In this day and age, I would be very surprised if there is any utility company out there which will allow the connection of a turbine to the grid without an inverter.  In the 3-4kW range, the Sunny Boy grid tie inverters are in the $1600-$2000 range http://sunelec.com/index.php?main_page=index&cPath=6_37  I know the Breezy is touted as a 5.5kW source, but perhaps one needs a special location to realize that.

The thing is, once you have the grid tie inverter anyway, there is no need to feed it fixed frequency AC.  It seems that for several owners, doing this defeated the entire point of spending all the money and doing all the work, since the power level was seldom realizable.  I have been looking for regenerative type variable frequency drives, since these will commonly allow the use of an analog voltage to drive the operating frequency, but these are still rare beasts at the lower power side of things.  I too like the concept of using a conventional induction motor, but I would simplify it a bit and do away with the gearbox and the proprietary drive system.  I have been reading the FAQ on converting induction motors to PMG's and that is a fascinating read, since one does not have to have an enormous amount of cash locked up in one of those and can do away with the gearbox too and drive direct.

[clintonbriley]

In this day and age, I would be very surprised if there is any utility company out there which will allow the connection of a turbine to the grid without an inverter.
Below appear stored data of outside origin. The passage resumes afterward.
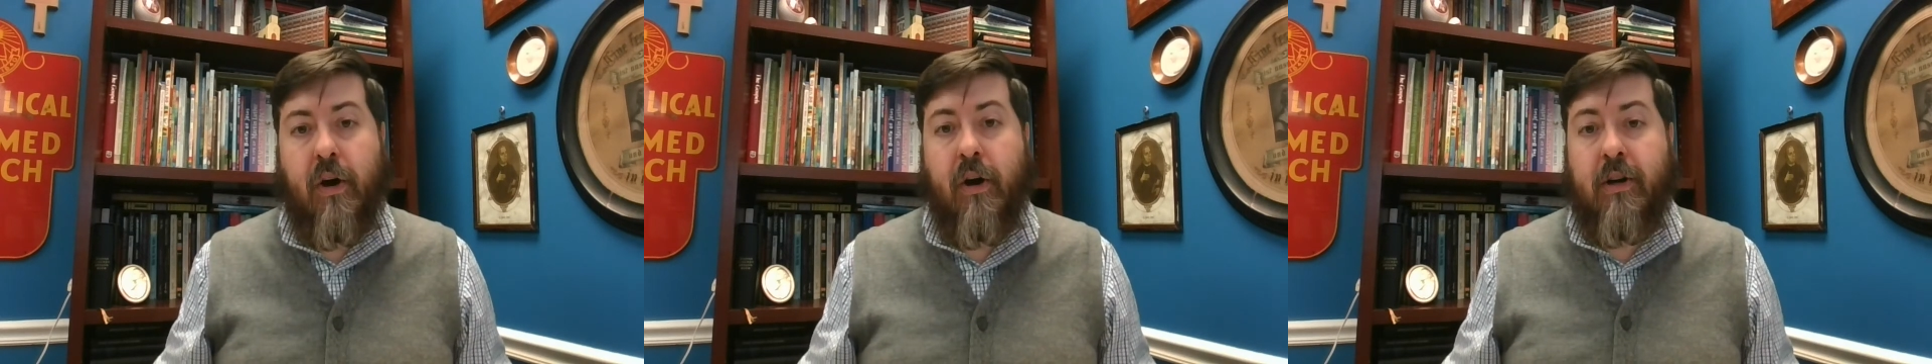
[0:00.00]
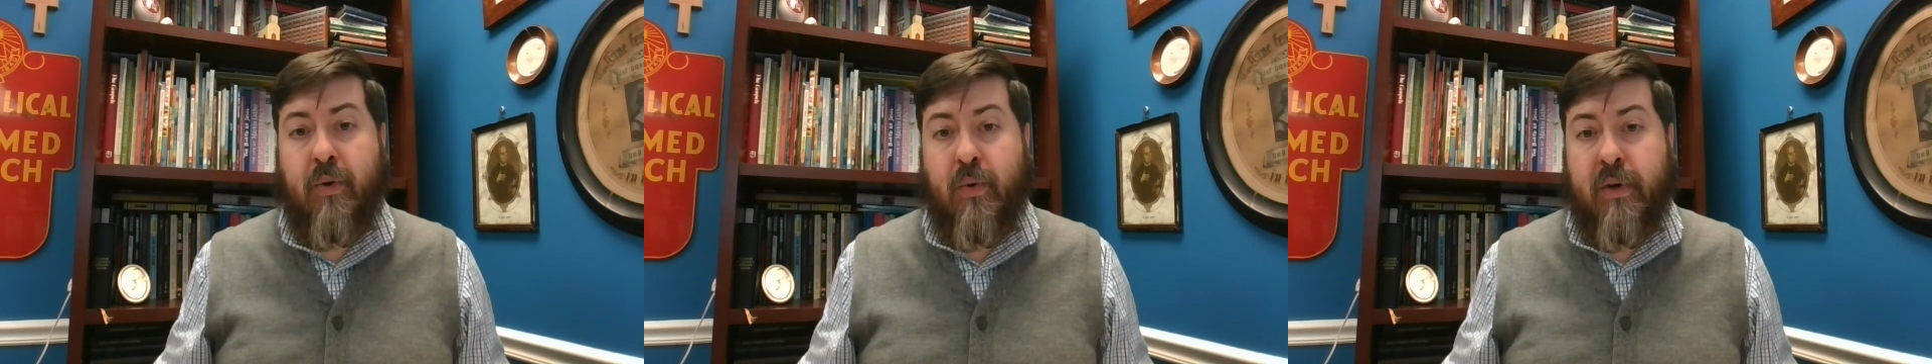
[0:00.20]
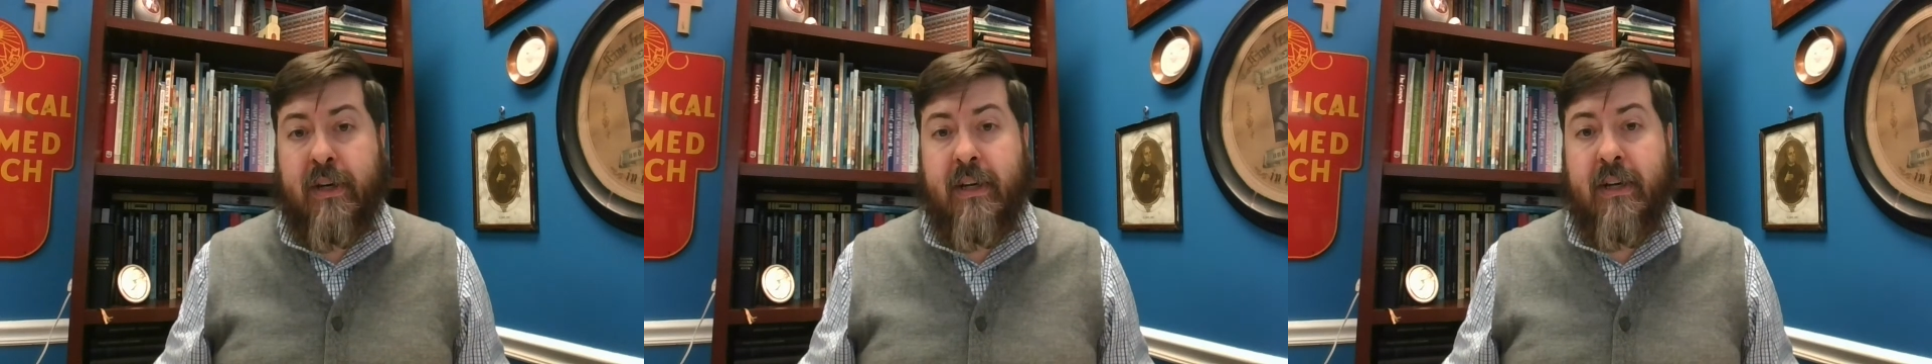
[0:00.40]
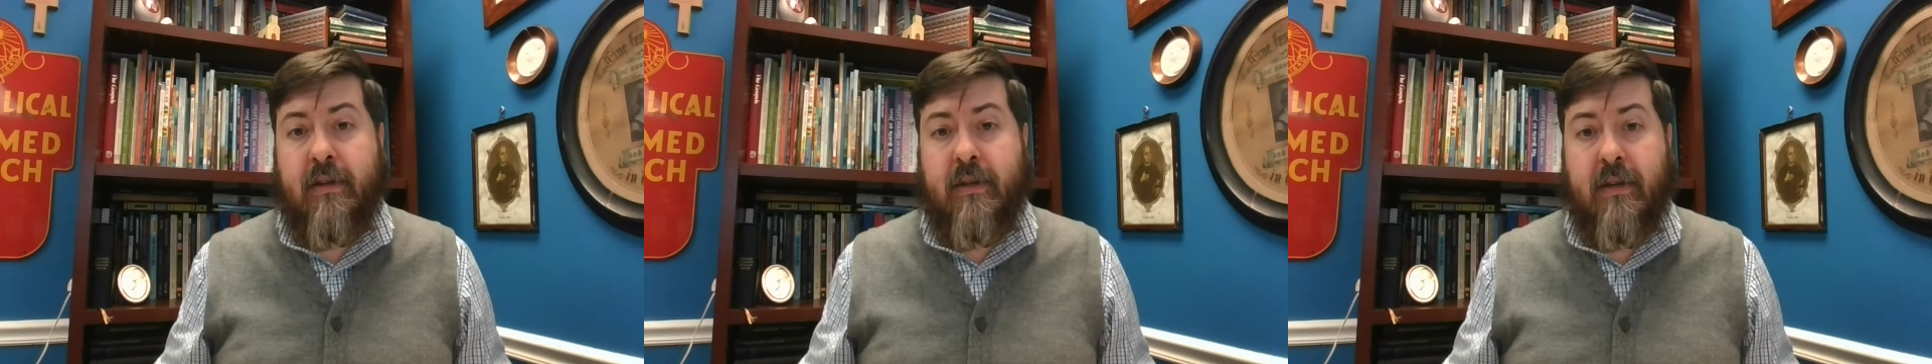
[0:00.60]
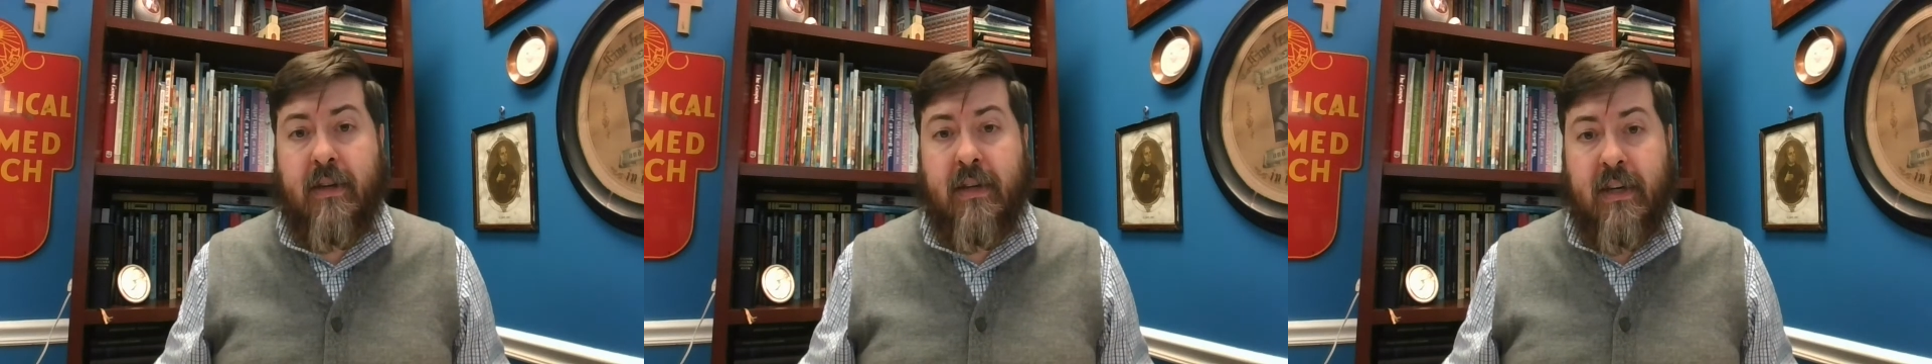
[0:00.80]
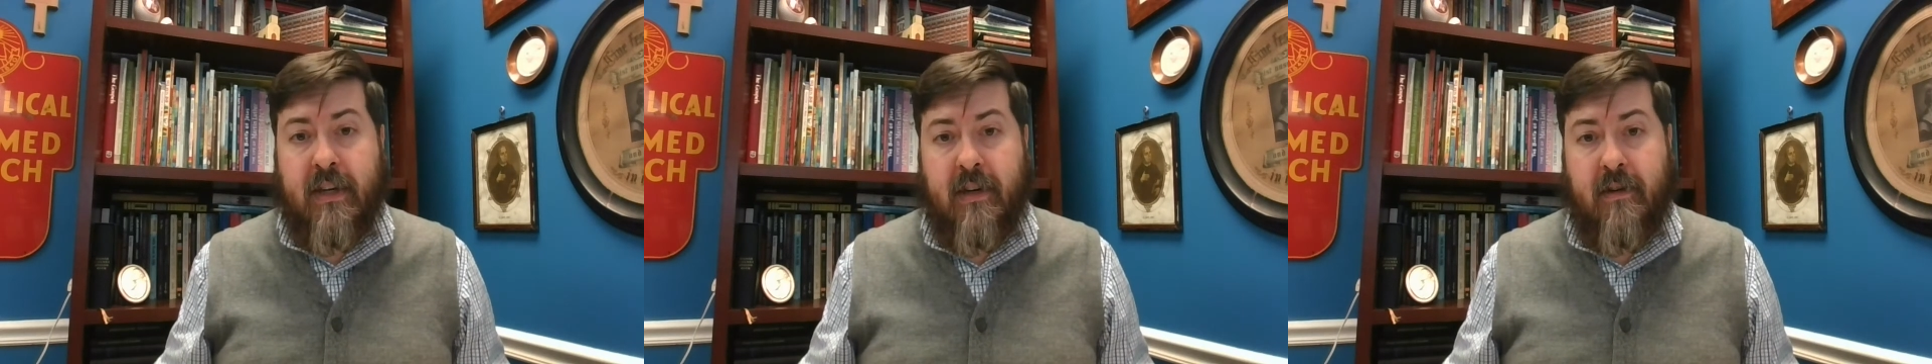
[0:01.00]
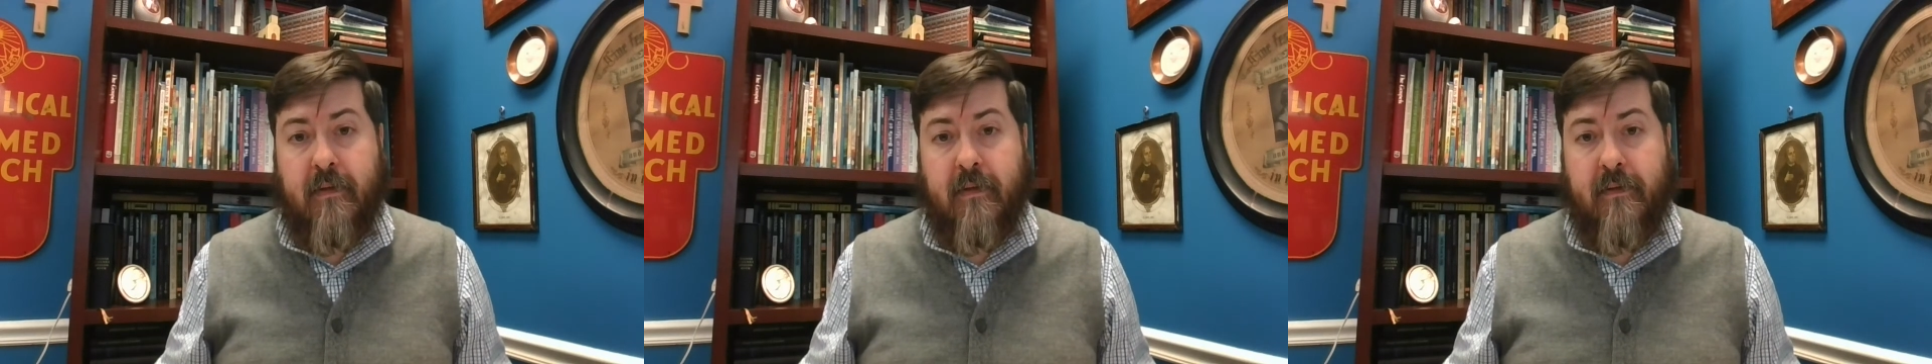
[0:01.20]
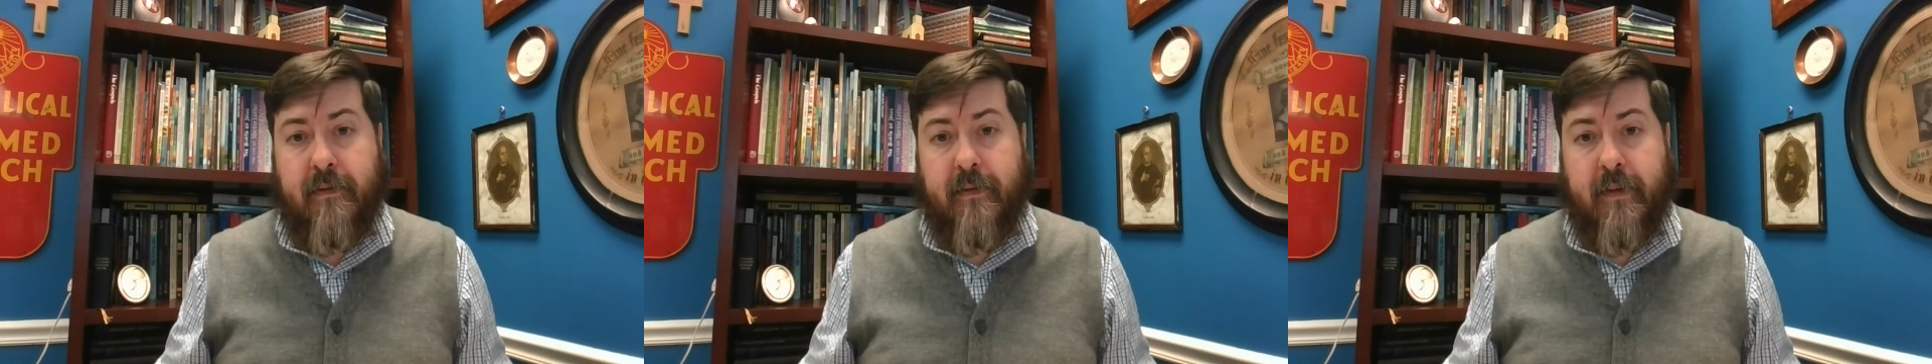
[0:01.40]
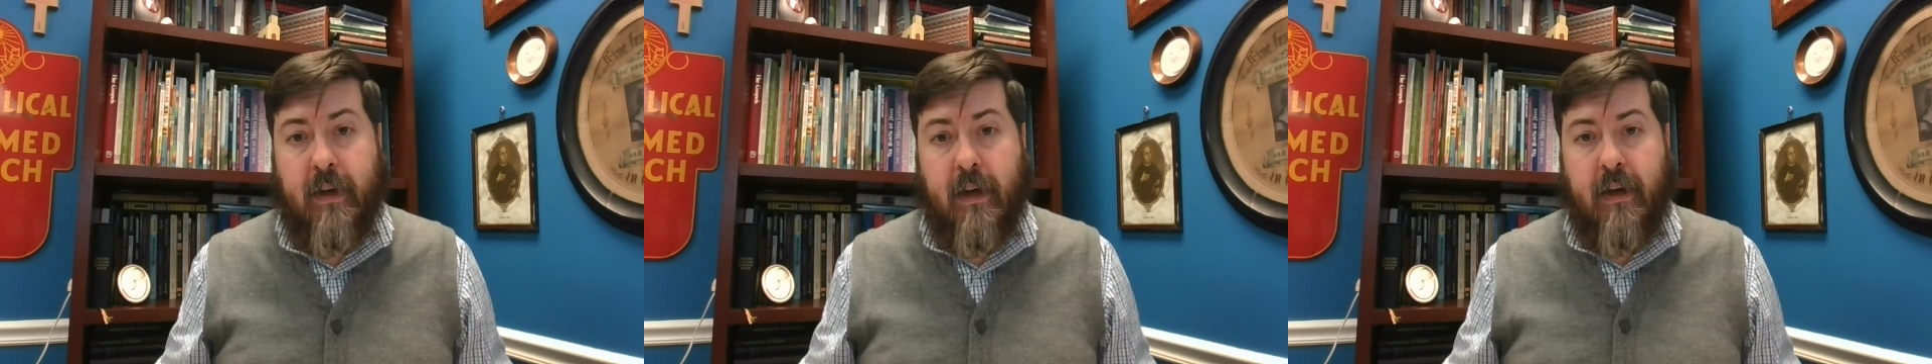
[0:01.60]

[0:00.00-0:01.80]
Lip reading: are going to give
They connect them to the grid all the time.  Almost all of the utility wind turbines use ansynchronous induction generators without inverters.  I've read that there are some (big ones) that are direct drive permanent magnets designs (which may use inverter technology), but they aren't quite cost effective enough and/or well proven enough to take over the market (at least not yet anyways).

 

I know the Breezy is touted as a 5.5kW source, but perhaps one needs a special location to realize that.

To realize 5.5 kw with the breezy, all you need is a 23 mph wind, not a special location.

The thing is, once you have the grid tie inverter anyway, there is no need to feed it fixed frequency AC.

I don't have a grid tie inverter, and there would be no point in using a grid tie inverter with an asynchronous generator.
What is the expected lifetime for a grid tie inverter?  Lightning can certainly fry one.  Are they easily repairable at low cost
after a lightning strike? I don't know the answer to these questions.  Do you know off hand?

I too like the concept of using a conventional induction motor, but I would simplify it a bit and do away with the gearbox and the proprietary drive system.

By simplifying the induction motor (making a new rotor or modifying the old one, fitting it with permanent magnets, and running it direct drive) you end up
with quite a low output generator (in terms of what its original output potential was) and all of the original weight too.  It's a facinating read I agree.
What is the proprietary drive system you mention?

If you are going to make a permanent magnet generator, there have been compelling arguments on this board, that the axial flux design is the way go
cost wise.
Clint

[KeithOlivier]

At this link you will see that an inverter is required in every installation and the inverter has to comply with UL standard 1741.  Look up "Net Metering" in your state and see what the rules are.   The format above seems to be widely adopted everywhere I have looked (places I may choose to live).

http://www.michigan.gov/documents/mpsc/net_metering_handout_2010_Energy_Fair_330553_7.pdf

You can read here http://ulstandardsinfonet.ul.com/scopes/1741.html about the scope of UL 1741.  If you propose using something other than an inverter, you would have to prove to UL that your method would be in compliance, which would probably be quite an expensive process, certainly more expensive that a 7kW inverter.

[ghurd]

By simplifying the induction motor (making a new rotor or modifying the old one, fitting it with permanent magnets, and running it direct drive) you end up
with quite a low output generator (in terms of what its original output potential was)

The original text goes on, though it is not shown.